Things undeniably improve whenever Luke is off-screen, again making the title character the least interesting component of his own show. This is partially a consequence of him being physically invulnerable, but it’s also symptomatic of sloppy, overconfident writing, which makes me wonder how other aspects of the show can feel so incisive and engaging. The burgeoning relationship between Mariah Dillard (Alfre Woodard) and Shades (Theo Rossi) is excellent stuff, and better still is the unconventional one between Shades and his right-hand man, Comanche. The season’s most interesting dynamics are shared between the three of them, as Shades, smitten, grapples with leaving his baser, more arguably honest gangland nature behind him for more white-collar and potentially lucrative crime.

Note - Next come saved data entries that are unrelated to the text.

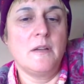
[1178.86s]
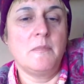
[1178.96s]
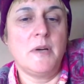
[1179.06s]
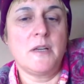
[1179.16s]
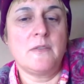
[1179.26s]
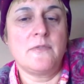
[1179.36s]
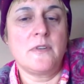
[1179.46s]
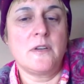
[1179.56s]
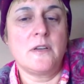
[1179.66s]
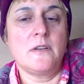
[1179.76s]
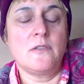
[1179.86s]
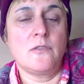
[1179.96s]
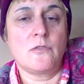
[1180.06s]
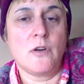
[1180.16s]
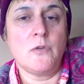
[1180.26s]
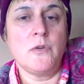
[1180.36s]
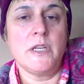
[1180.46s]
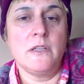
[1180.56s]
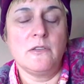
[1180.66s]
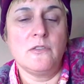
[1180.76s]
Part of her
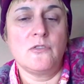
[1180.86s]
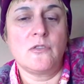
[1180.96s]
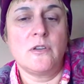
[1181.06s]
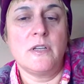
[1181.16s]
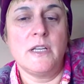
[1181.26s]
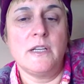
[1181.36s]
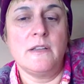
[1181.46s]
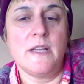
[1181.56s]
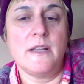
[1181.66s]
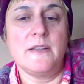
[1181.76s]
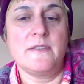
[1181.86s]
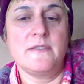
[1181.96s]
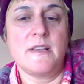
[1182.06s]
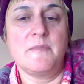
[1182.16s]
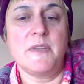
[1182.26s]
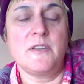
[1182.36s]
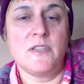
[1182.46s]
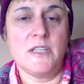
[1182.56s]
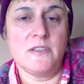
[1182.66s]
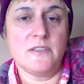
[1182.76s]
growing journey. That is something
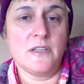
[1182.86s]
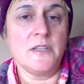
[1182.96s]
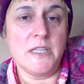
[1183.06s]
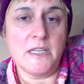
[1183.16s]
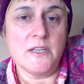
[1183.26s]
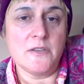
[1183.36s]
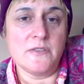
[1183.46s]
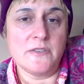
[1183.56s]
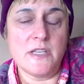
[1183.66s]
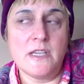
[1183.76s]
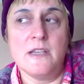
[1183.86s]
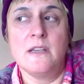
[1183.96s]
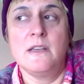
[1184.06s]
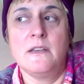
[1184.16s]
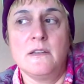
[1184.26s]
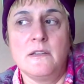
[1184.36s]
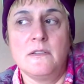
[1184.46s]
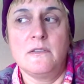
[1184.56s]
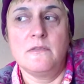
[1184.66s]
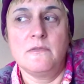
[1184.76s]
she still needed to see
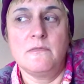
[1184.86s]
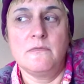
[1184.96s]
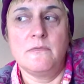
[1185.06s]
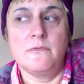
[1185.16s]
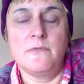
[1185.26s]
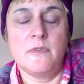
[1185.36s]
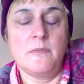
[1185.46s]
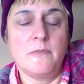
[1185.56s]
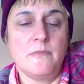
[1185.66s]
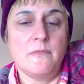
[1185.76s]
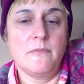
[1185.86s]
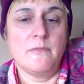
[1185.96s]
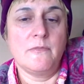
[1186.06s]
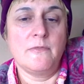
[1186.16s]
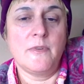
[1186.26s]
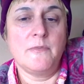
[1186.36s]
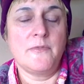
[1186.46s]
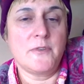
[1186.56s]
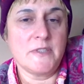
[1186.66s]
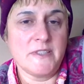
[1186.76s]
from
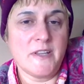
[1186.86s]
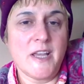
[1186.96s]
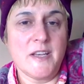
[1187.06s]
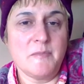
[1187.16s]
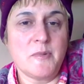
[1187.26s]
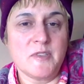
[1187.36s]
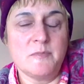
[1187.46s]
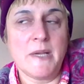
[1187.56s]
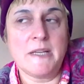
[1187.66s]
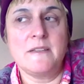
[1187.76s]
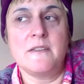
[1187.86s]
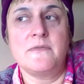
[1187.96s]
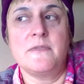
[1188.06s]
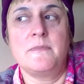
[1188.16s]
first-hand perspective.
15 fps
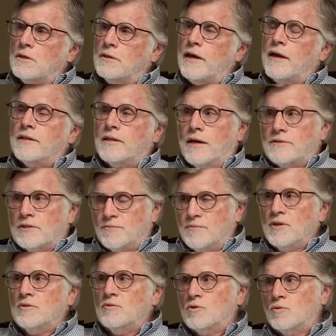That
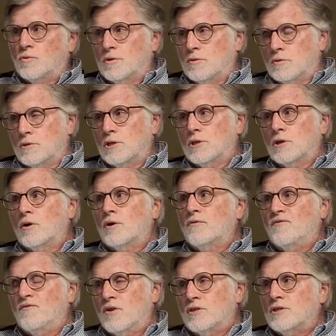means we didn't go to
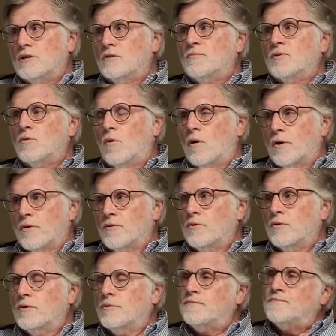visit them and walk
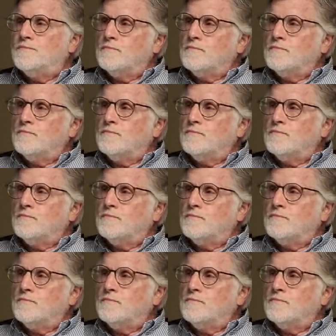through them.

Trouble is Mariah and Shades hand off the legacy of Cottonmouth’s gun-running business to someone worse than them and inarguably better than this show – a superpowered Jamaican gangster who calls himself Bushmaster (Mustafa Shakir). I cannot imagine his thick patois shared a scribe with Luke’s tiresome bravado; the gulf in quality is so distinct that you can scarcely believe they share the same show, let alone the same language. Bushmaster believes his heritage gives him cultural claim to Harlem, but there’s more to it than that – I’m contractually obligated to say no more on the matter, which is likely just as well.

In a way, it’s refreshing that Luke Cage season 2 elected for a black-on-black cultural rivalry rather than casting its villains as white bogeymen – a crutch that the first season never succumbed to either, even though what it served up in Diamondback was hardly an improvement. But Bushmaster joins the likes of Wilson Fisk and Killgrave as villains who pick up their respective shows and walk away with them, in large part because they’re embodiments of their underlying themes.

It’s just as well, as the show’s attempts to tackle the knotty issue of parental estrangement through both Luke’s relationship with his father and Mariah’s relationship with her daughter (Gabrielle Dennis) offer mixed results, and its insistence on post-Defenders name-checks and cameos becomes tiresome quickly, especially as they only rarely serve the plot. One has to wonder which version of Harlem Luke Cage season 2 hopes to embody: a vivid and authentic one, or one sprung to life by its association with Marvel and Netflix’s other properties? In the first season, Pop’s barbershop would frequently host several generations of gossiping Harlem locals. In this one, it’s mostly empty.